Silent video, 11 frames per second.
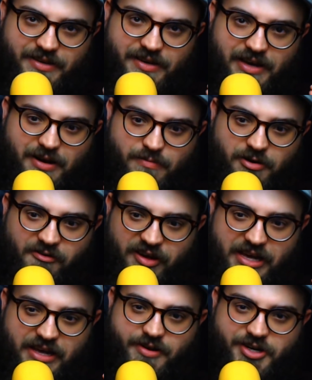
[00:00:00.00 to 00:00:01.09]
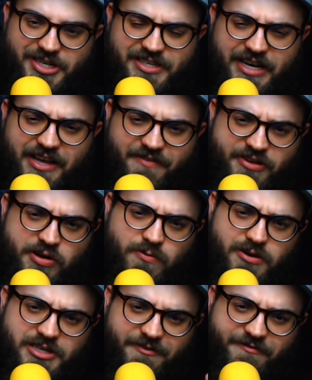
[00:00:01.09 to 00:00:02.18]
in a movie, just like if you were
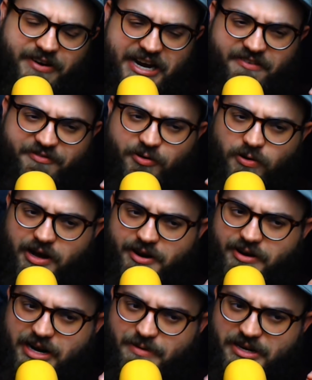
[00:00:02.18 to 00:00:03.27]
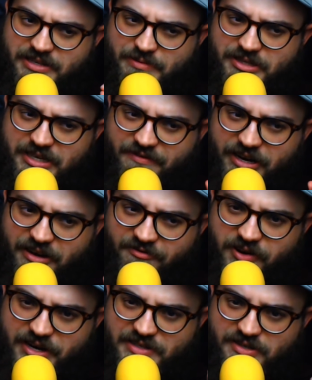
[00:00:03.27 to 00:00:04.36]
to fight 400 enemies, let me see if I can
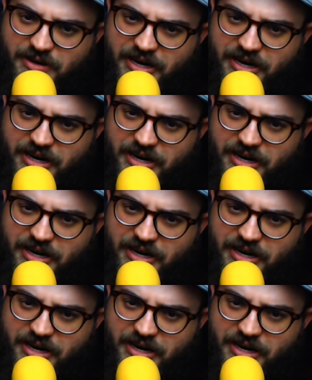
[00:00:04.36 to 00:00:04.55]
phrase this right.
----
Exercise instructions —
Your job is to reproduce the material exactly. Keep pictures out of it.

Output for this task —
Silent video, 11 frames per second.
[00:00:00.00 to 00:00:01.09]
[00:00:01.09 to 00:00:02.18]
in a movie, just like if you were
[00:00:02.18 to 00:00:03.27]
[00:00:03.27 to 00:00:04.36]
to fight 400 enemies, let me see if I can
[00:00:04.36 to 00:00:04.55]
phrase this right.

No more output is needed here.